CAUGHEY: But in the grand scheme of things, there are definitely those individuals who consider that a relatively small risk.
STEIN: And the study also clearly shows there are some real benefits of trying not to give birth in a hospital. Those women were much less likely to get their labor induced with drugs or have their babies delivered with forceps or a C-section.
CAUGHEY: It does support this idea that women are in some cases getting what they desire.
STEIN: So Caughey hopes the new study will help each woman decide for herself whether that risk is worth the possible benefits. Other experts agree. Michael Greene heads obstetrics at the Massachusetts General Hospital in Boston. He says this is the best evidence yet about the risks of giving birth inside or outside a hospital.

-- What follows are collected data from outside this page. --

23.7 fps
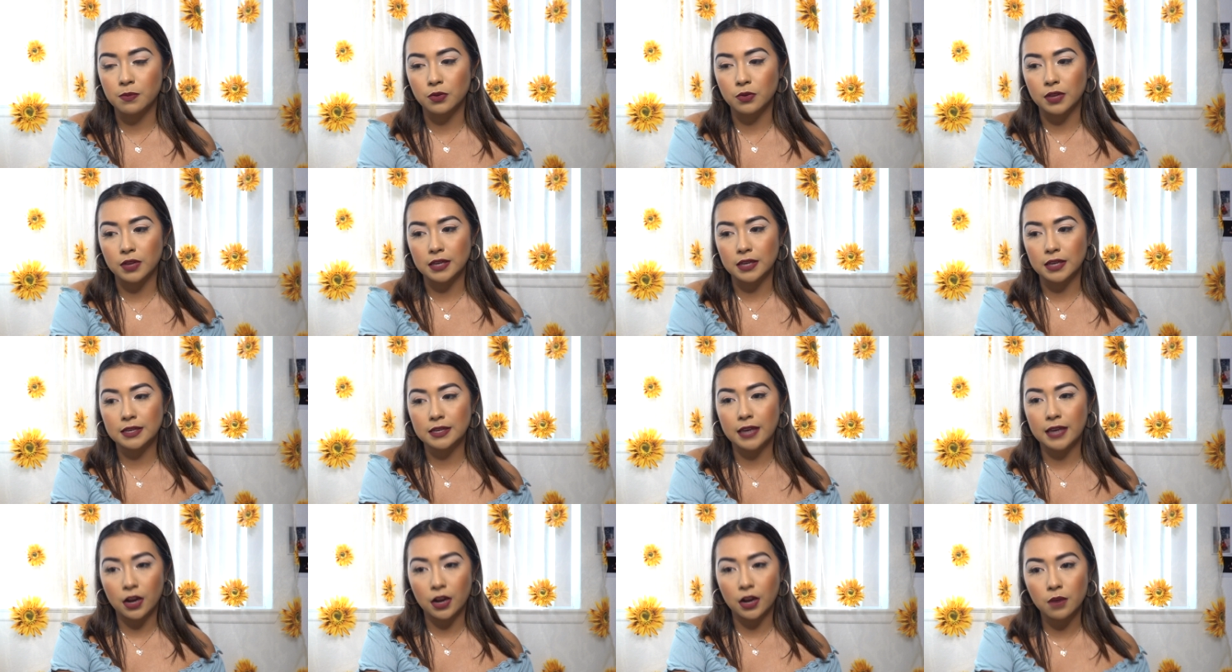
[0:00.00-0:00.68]
like
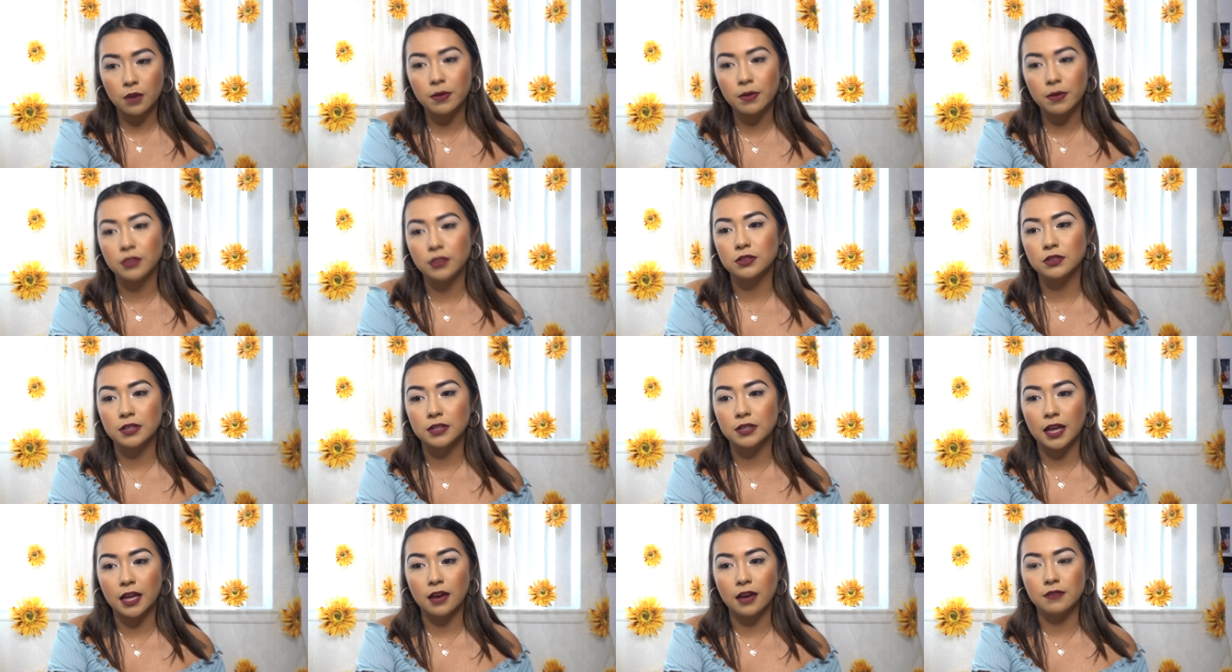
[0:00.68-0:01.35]
care about their
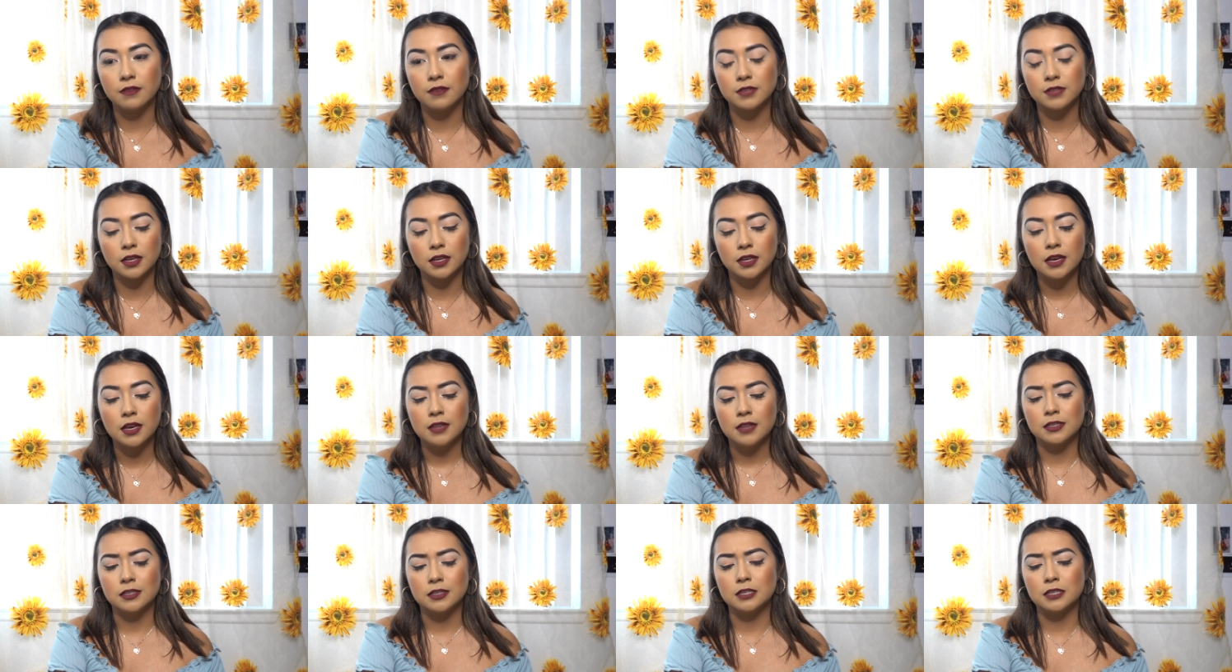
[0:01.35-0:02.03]
lives, like
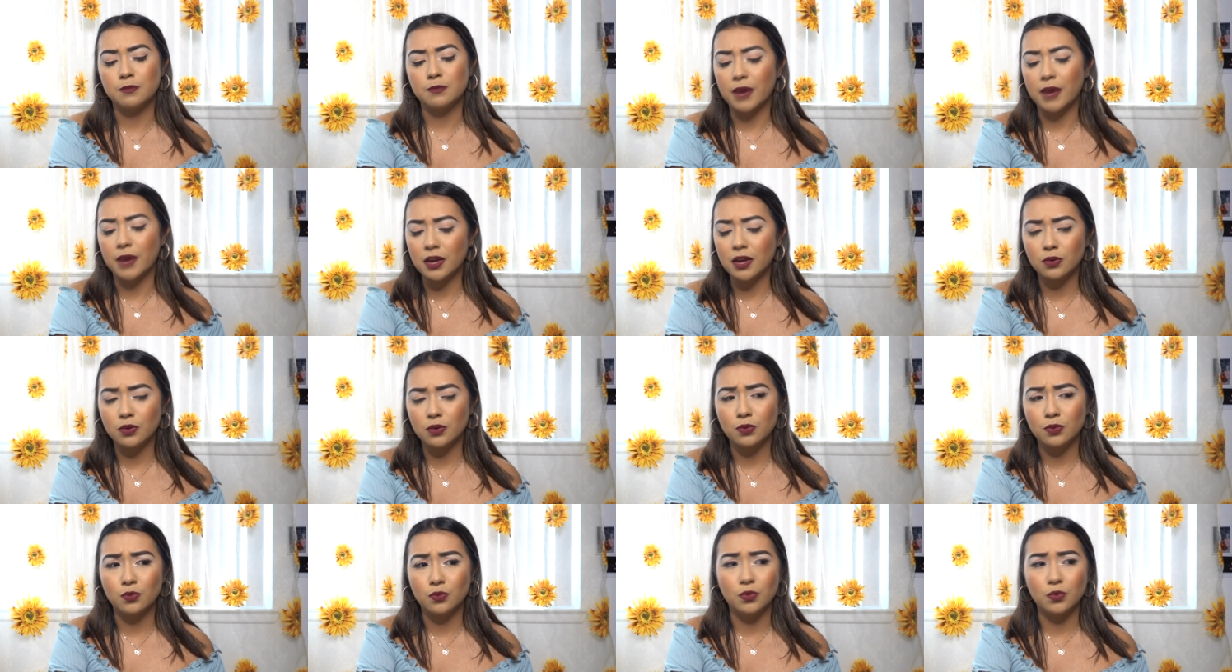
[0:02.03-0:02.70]
despite
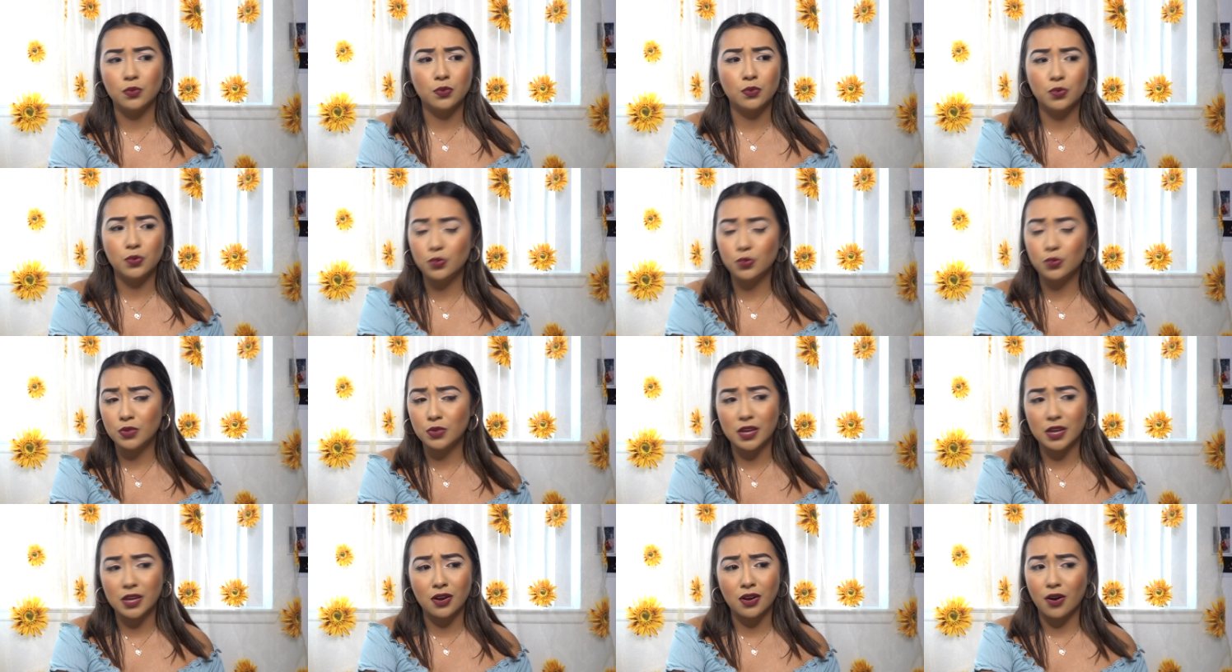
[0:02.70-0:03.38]
who
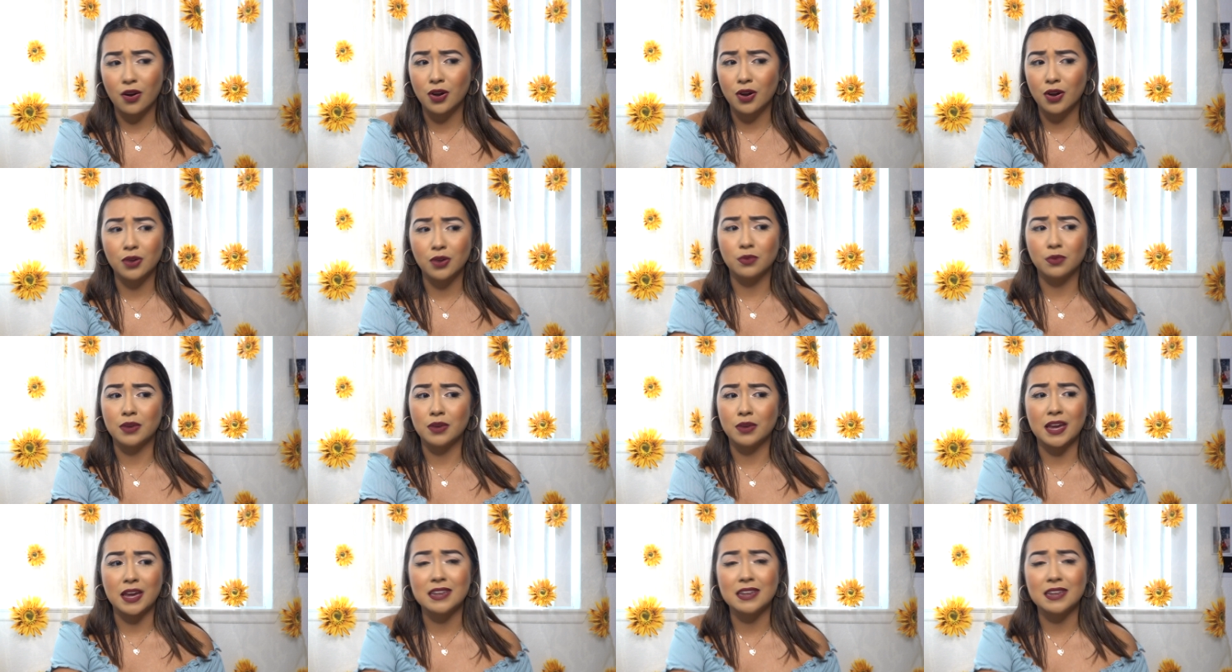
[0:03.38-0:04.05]
they are or
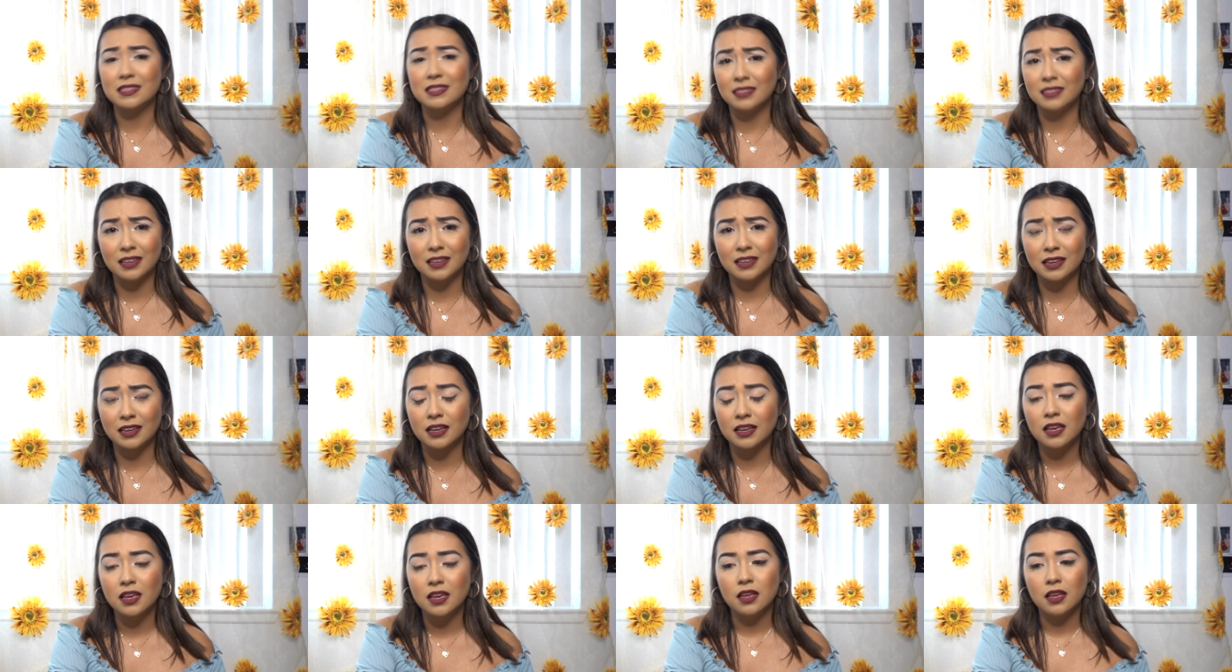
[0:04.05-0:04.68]
anything,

MICHAEL GREENE: That's the wonderful about having this data. It lets every woman decide what is most important to them. Is it most important to them to have a - for example, a spontaneous vaginal delivery and avoid a cesarean section or avoid an instrumented vaginal delivery? Or is it most important to them to have the least potential risk of coming away without a baby?
STEIN: One group that is pushing for more states to legalize midwives welcome the new study. Steff Hedenkamp is the spokesperson for that group. It's called The Big Push for Midwives.
STEFF HEDENKAMP: This study is consistent with other literature that shows that the absolute risks are low. And this is pretty remarkable given that in the United States, midwives - certified professional midwives - are not integrated into many of our states' healthcare systems.
STEIN: For her part, Samanda Rossi, the mom we met at the beginning of the story, thinks any risk she faced by giving birth at home were outweighed by the benefits of staying away from a hospital.
ROSSI: There are certain risks that I would have going to the hospital, and there are certain risks that I may have an increased risk of at home, but I have to, as a mother, choose which risks I'm most comfortable with.